HESPERIA • Hesperia Unified School District Board President Chris Bentley called a special meeting last week regarding the termination of Superintendent Mark McKinney, three of his top cabinet members and other unspecified employees.
Although the planned special meeting was subsequently canceled, it underscores growing tensions and claims and counter-claims about what critics say are Bentley's bullying tactics.
Anthony Riley, one of two board members who has began to speak out, said Bentley's bullying has been a persistent problem since he was elected to his position in the fall of 2008.
"I was shocked he canceled the meeting," Riley said. "But he was using this special meeting as means of instilling fear in the superintendent and the cabinet. It's his tactic to get his way."
The cabinet includes three positions, which are held by Jovy Yankaskas, David McLaughlin and Karen Kelly. Bentley did not respond to phone or emailed questions regarding this meeting, but knowledgeable sources said that Bently called the meeting in animosity because Superintendent McKinney had a frank discussion with him regarding his behavior.
Riley, whose term is up this fall, said he has witnessed firsthand the destruction caused by Bentley since he first took office. As an example, Riley and Hardy Black, another board member, provided the Daily Press with several lists of the hundreds of public records requests that Bentley has made during his four years on the board.
"Frustrated secretaries cry while their supervisors tremble in fear and outrage when they realize that Bentley is disrupting their department and gunning for them," Black wrote of Bentley on his first term report card. "Mr. Bentley uses these demands as a tool to harass and intimidate more than as a means to get meaningful information."
Riley and Black say the remaining two board members, Niccole Childs and Eric Swanson, have closely aligned themselves with their president in an attempt to "go along to get along." Both Childs and Swanson could not be reached by phone for comment on Tuesday.
"He is relentless in his tactics," Riley said. "The safer thing to do was to remain silent, but it's time for the silent majority in this district to be vocal."
In early 2011, after noticing a problem between Bentley and other employees, two district officials spoke up at board meetings and soon found themselves without a job. One of those people was Matt Spencer, who was the assistant superintendent of personnel services.
Spencer believes he was fired because of a "direct conversation" he had with Bentley regarding a workplace bullying issue that several employees brought to his attention.
Ironically, Spencer was well-versed in workplace abuse, and is currently a senior consultant for the Workplace Bullying Institute.

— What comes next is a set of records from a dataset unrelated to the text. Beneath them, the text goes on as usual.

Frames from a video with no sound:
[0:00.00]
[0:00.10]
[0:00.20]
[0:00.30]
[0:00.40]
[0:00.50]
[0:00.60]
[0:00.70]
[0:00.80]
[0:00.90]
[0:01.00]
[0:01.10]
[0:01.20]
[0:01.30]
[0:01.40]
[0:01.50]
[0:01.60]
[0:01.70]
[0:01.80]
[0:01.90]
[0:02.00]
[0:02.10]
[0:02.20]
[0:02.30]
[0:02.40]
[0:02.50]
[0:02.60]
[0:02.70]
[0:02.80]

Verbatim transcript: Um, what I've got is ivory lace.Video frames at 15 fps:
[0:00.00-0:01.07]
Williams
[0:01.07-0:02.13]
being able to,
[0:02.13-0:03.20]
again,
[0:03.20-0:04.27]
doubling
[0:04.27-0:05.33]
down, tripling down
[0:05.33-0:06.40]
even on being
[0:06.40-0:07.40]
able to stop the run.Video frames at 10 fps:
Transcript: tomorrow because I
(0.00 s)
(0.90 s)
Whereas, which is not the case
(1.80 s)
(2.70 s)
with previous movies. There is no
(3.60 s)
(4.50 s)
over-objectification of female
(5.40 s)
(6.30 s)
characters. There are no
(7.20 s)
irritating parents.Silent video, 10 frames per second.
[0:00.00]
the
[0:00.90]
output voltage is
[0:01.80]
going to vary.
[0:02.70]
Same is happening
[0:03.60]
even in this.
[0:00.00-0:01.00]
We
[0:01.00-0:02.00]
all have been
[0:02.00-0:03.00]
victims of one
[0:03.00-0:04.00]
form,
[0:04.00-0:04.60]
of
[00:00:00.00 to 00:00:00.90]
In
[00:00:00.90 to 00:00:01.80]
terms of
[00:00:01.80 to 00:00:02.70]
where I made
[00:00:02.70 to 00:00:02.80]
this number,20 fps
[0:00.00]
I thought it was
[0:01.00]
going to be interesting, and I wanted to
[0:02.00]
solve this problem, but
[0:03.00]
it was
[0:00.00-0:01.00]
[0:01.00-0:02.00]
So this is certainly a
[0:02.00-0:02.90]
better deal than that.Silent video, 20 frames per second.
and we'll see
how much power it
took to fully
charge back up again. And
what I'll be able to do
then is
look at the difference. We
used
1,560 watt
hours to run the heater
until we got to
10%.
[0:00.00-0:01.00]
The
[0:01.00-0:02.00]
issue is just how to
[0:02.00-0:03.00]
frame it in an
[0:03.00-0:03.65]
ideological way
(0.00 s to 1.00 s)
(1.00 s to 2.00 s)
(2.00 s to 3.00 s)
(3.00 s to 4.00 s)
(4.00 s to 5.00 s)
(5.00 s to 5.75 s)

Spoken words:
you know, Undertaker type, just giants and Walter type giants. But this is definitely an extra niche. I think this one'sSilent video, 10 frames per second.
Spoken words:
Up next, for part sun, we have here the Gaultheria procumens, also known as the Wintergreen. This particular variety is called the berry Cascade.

When he took his position at the Hesperia School District office, Spencer said he noticed that Bentley exhibited classic signs of a "bully" who used fear, intimidation and threats to get his way.
"I have no regrets about what I did," Spencer said. "My only regret was leaving behind a lot of good people who were being pummeled. I couldn't pursue justice for them. I had to leave my colleagues behind and that's haunting for me."
Spencer said that he wished he could have had an item agendized so that the Board of Education could have been able to investigate the claims made against Bentley.
A copy of an official letter written on behalf of HUSD employees, dated Feb. 14, 2011, to the board of trustees states "we urge the board to conduct the investigation, thus giving an opportunity to officially report offensive, unprofessional and abusive conduct they have been subjected to (by Bentley) — conduct that has no place in an educational working environment."
"It could have been different, but there was no investigation, no justice," Spencer said. "We just wanted this (bullying) stopped."
One of Bentley's opponents for the election, Ella "Lee" Rogers, said that HUSD is now a "mess," with Bentley to blame. Political campaigning aside, Rogers said that Bentley's actions to threaten the superintendent and his cabinet were "unconscionable."
"How dare anybody be so presumptuous that they put people in so much stress," Rogers said. "We've got to get the district straightened out again. We can't have this bullying going on."
Superintendent McKinney said his termination is not an agenda item at this time. When asked if he thinks the issue of his termination will come up again, McKinney simply answered, "I don't think so."